__YOUR TASK__: An exact copy of every entry is needed, with no images.

---------- DATA SHOWN ----------

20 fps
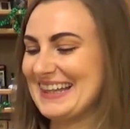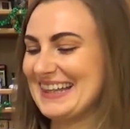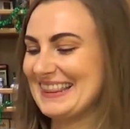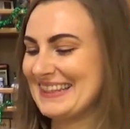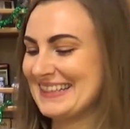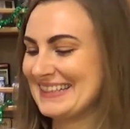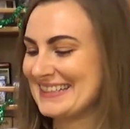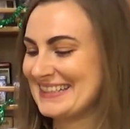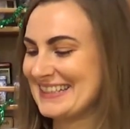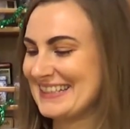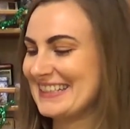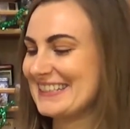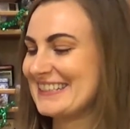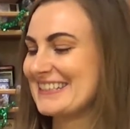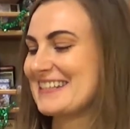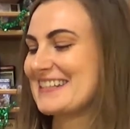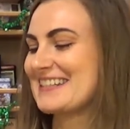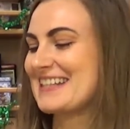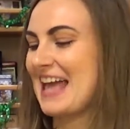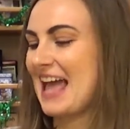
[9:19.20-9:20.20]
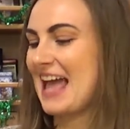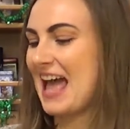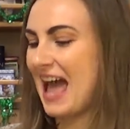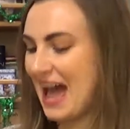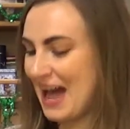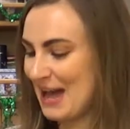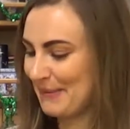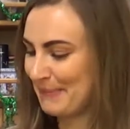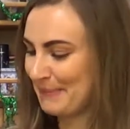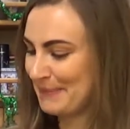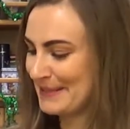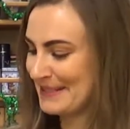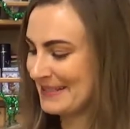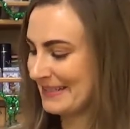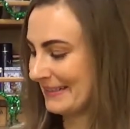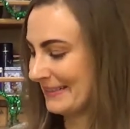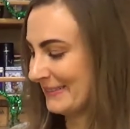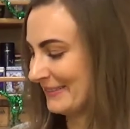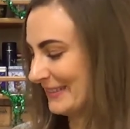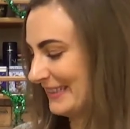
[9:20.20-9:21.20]
This looks
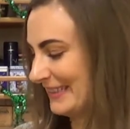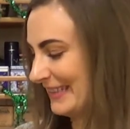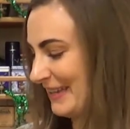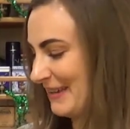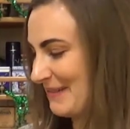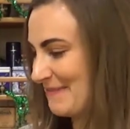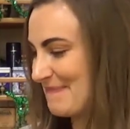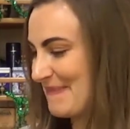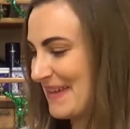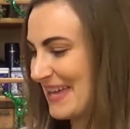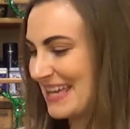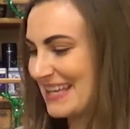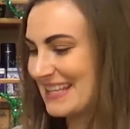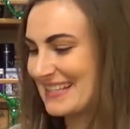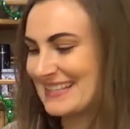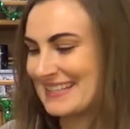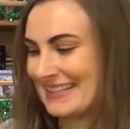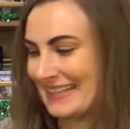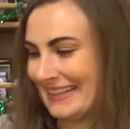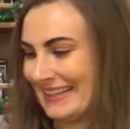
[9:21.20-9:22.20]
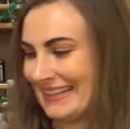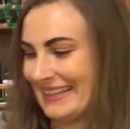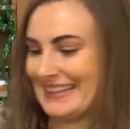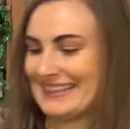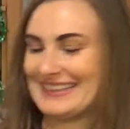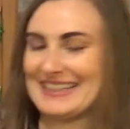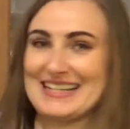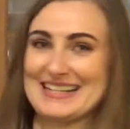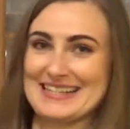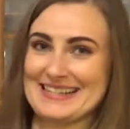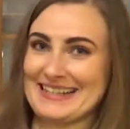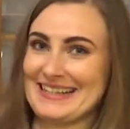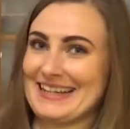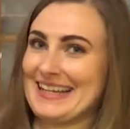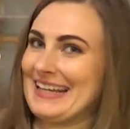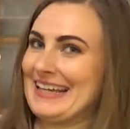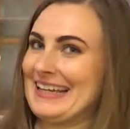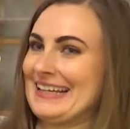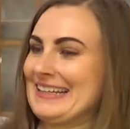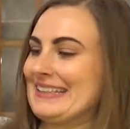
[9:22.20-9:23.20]
absolutely amazing, doesn't
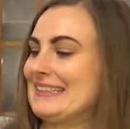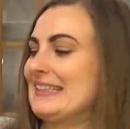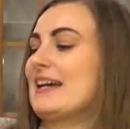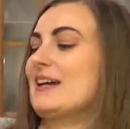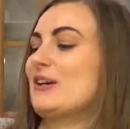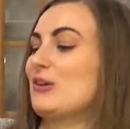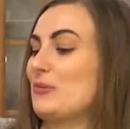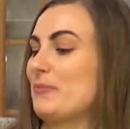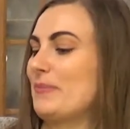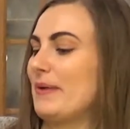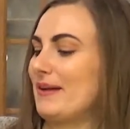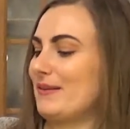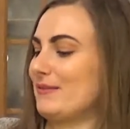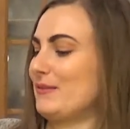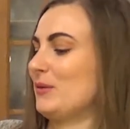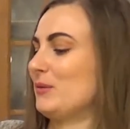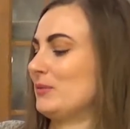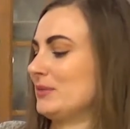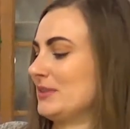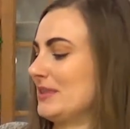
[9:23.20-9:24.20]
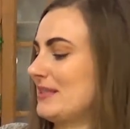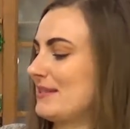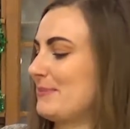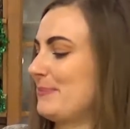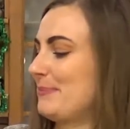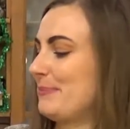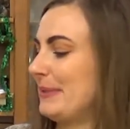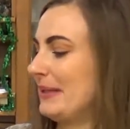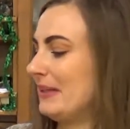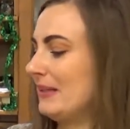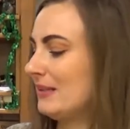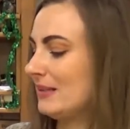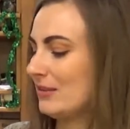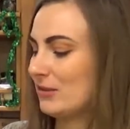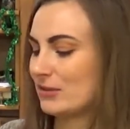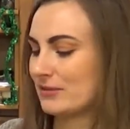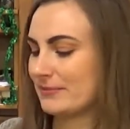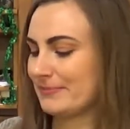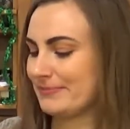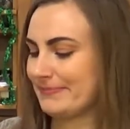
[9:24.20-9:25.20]
it? I hope I won't spill
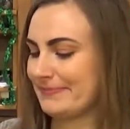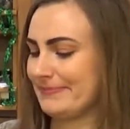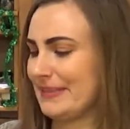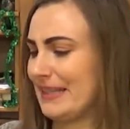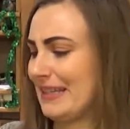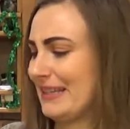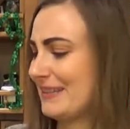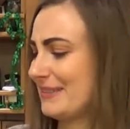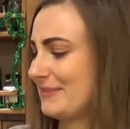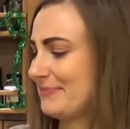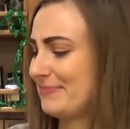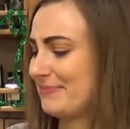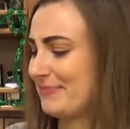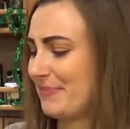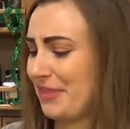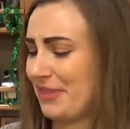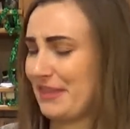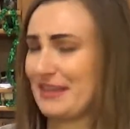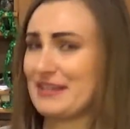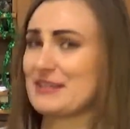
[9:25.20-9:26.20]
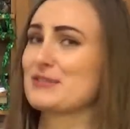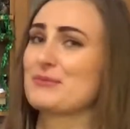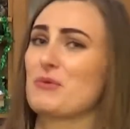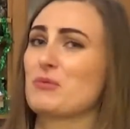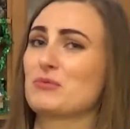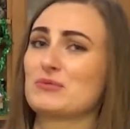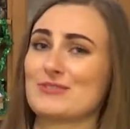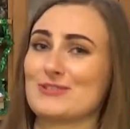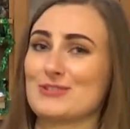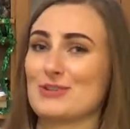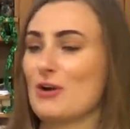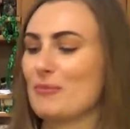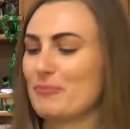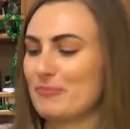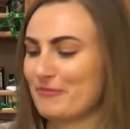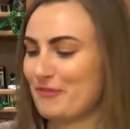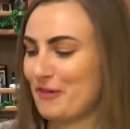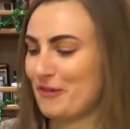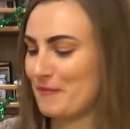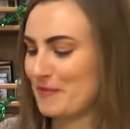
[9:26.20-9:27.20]
or like things won't
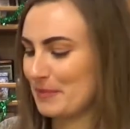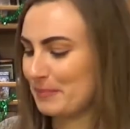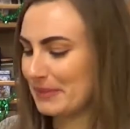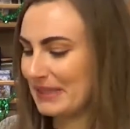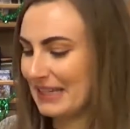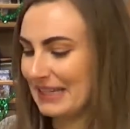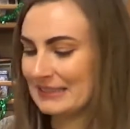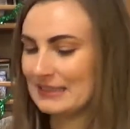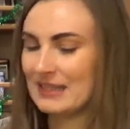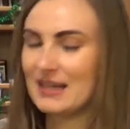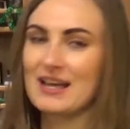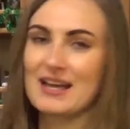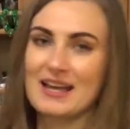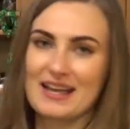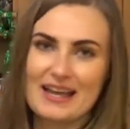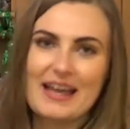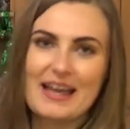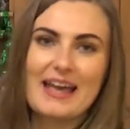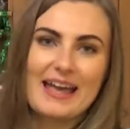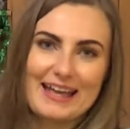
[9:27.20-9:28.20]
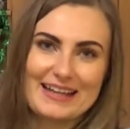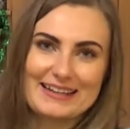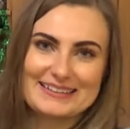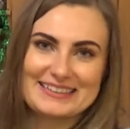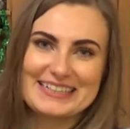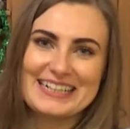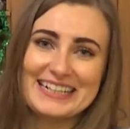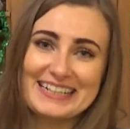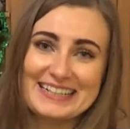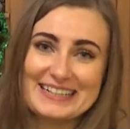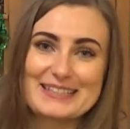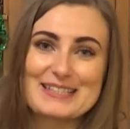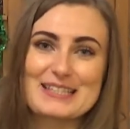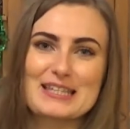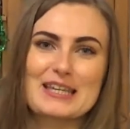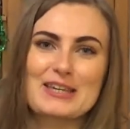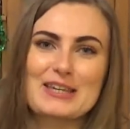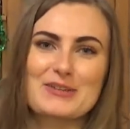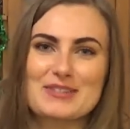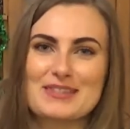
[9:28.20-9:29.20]
drop from the plate. And
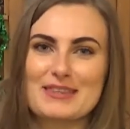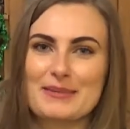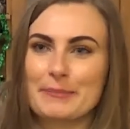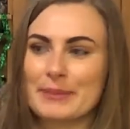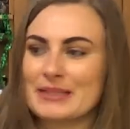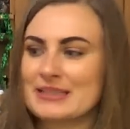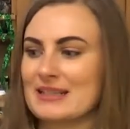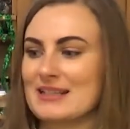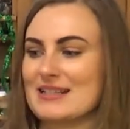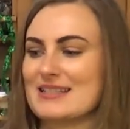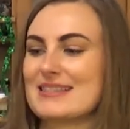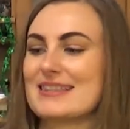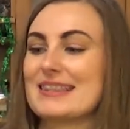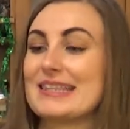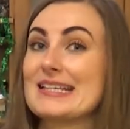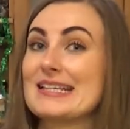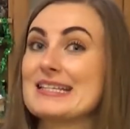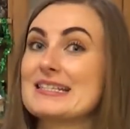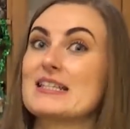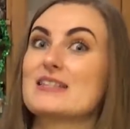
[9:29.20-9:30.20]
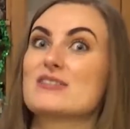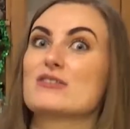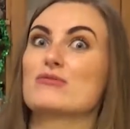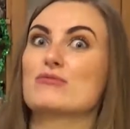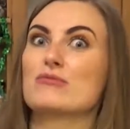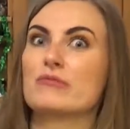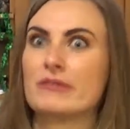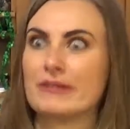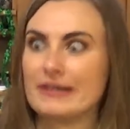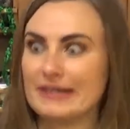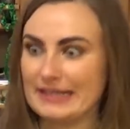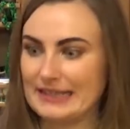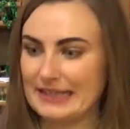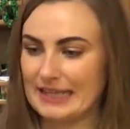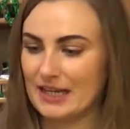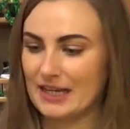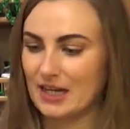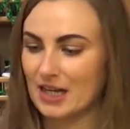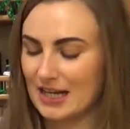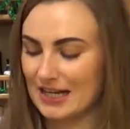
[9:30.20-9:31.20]
excuse the mittens, this is
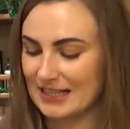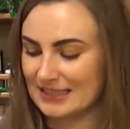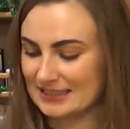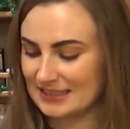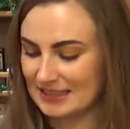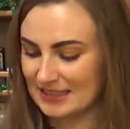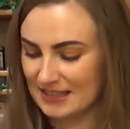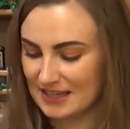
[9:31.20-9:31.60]
really hot.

----------

__WRITTEN ANSWER__:
20 fps
[9:19.20-9:20.20]
[9:20.20-9:21.20]
This looks
[9:21.20-9:22.20]
[9:22.20-9:23.20]
absolutely amazing, doesn't
[9:23.20-9:24.20]
[9:24.20-9:25.20]
it? I hope I won't spill
[9:25.20-9:26.20]
[9:26.20-9:27.20]
or like things won't
[9:27.20-9:28.20]
[9:28.20-9:29.20]
drop from the plate. And
[9:29.20-9:30.20]
[9:30.20-9:31.20]
excuse the mittens, this is
[9:31.20-9:31.60]
really hot.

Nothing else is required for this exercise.